On 5/11/15 5:25 PM, Robert Collins wrote:
Details: Skip over this bit if you know it all already. The GIL plays a big factor here: if you want to scale the amount of CPU available to a Python service, you have two routes: A) move work to a different process through some RPC - be that DB's using SQL, other services using oslo.messaging or HTTP - whatever. B) use C extensions to perform work in threads - e.g. openssl context processing. To increase concurrency you can use threads, eventlet, asyncio, twisted etc - because within a single process *all* Python bytecode execution happens inside the GIL lock, so you get at most one CPU for a CPU bound workload. For an IO bound workload, you can fit more work in by context switching within that one CPU capacity. And - the GIL is a poor scheduler, so at the limit - an IO bound workload where the IO backend has more capacity than we have CPU to consume it within our process, you will run into priority inversion and other problems. [This varies by Python release too]. request_duration = time_in_cpu + time_blocked request_cpu_utilisation = time_in_cpu/request_duration cpu_utilisation = concurrency * request_cpu_utilisation Assuming that we don't want any one process to spend a lot of time at 100% - to avoid such at-the-limit issues, lets pick say 80% utilisation, or a safety factor of 0.2. If a single request consumes 50% of its duration waiting on IO, and 50% of its duration executing bytecode, we can only run one such request concurrently without hitting 100% utilisations. (2*0.5 CPU == 1). For a request that spends 75% of its duration waiting on IO and 25% on CPU, we can run 3 such requests concurrently without exceeding our target of 80% utilisation: (3*0.25=0.75).
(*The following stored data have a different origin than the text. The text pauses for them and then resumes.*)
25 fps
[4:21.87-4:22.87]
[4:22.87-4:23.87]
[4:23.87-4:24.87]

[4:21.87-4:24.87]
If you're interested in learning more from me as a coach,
What we have today in our standard architecture for OpenStack is optimised for IO bound workloads: waiting on the network/subprocesses/disk/libvirt etc. Running high numbers of eventlet handlers in a single process only works when the majority of the work being done by a handler is IO.
Everything stated here is great, however in our situation there is one unfortunate fact which renders it completely incorrect at the moment. I'm still puzzled why we are getting into deep think sessions about the vagaries of the GIL and async when there is essentially a full-on red-alert performance blocker rendering all of this discussion useless, so I must again remind us: what we have *today* in Openstack is *as completely un-optimized as you can possibly be*.
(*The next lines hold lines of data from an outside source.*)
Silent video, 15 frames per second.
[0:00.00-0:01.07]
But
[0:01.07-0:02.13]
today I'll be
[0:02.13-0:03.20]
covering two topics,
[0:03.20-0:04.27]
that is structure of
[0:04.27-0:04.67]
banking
The most GIL-heavy nightmare CPU bound task you can imagine running on 25 threads on a ten year old Pentium will run better than the Openstack we have today, because we are running a C-based, non-eventlet patched DB library within a single OS thread that happens to use eventlet, but the use of eventlet is totally pointless because right now it blocks completely on all database IO. All production Openstack applications today are fully serialized to only be able to emit a single query to the database at a time; for each message sent, the entire application blocks an order of magnitude more than it would under the GIL waiting for the database library to send a message to MySQL, waiting for MySQL to send a response including the full results, waiting for the database to unwrap the response into Python structures, and finally back to the Python space, where we can send another database message and block the entire application and all greenlets while this single message proceeds.
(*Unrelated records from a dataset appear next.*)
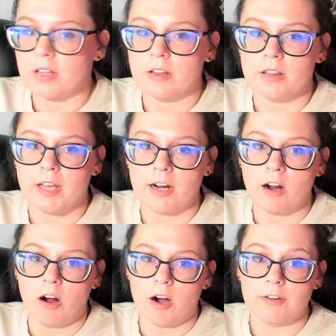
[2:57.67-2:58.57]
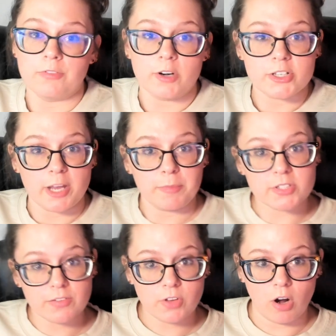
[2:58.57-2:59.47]
There are 4 chambers
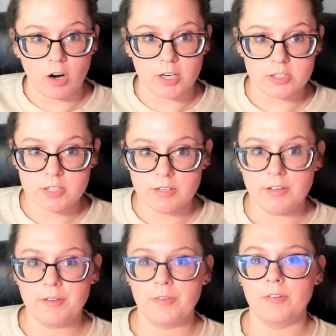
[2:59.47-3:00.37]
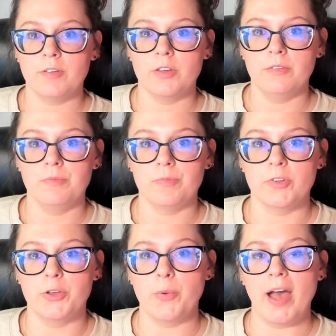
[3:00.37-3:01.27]
of the heart.
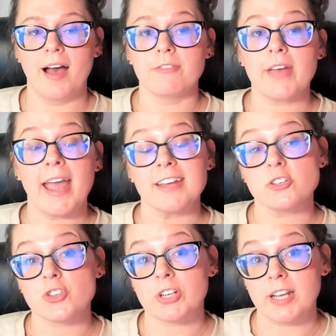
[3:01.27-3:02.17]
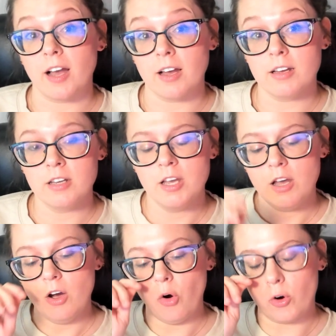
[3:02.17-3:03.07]
You have atria,
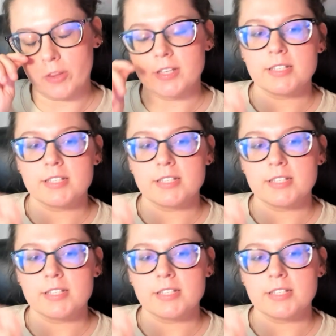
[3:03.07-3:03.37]
or the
To share a link I've already shared about a dozen times here, here's some tests under similar conditions which illustrate what that concurrency looks like: http://www.diamondtin.com/2014/sqlalchemy-gevent-mysql-python-drivers-comparison/. MySQLdb takes *20 times longer* to handle the work of 100 sessions than PyMySQL when it's inappropriately run under gevent, when there is modestly high concurrency happening. When I talk about moving to threads, this is not a "won't help or hurt" kind of issue, at the moment it's a change that will immediately allow massive improvement to the performance of all Openstack applications instantly. We need to change the DB library or dump eventlet.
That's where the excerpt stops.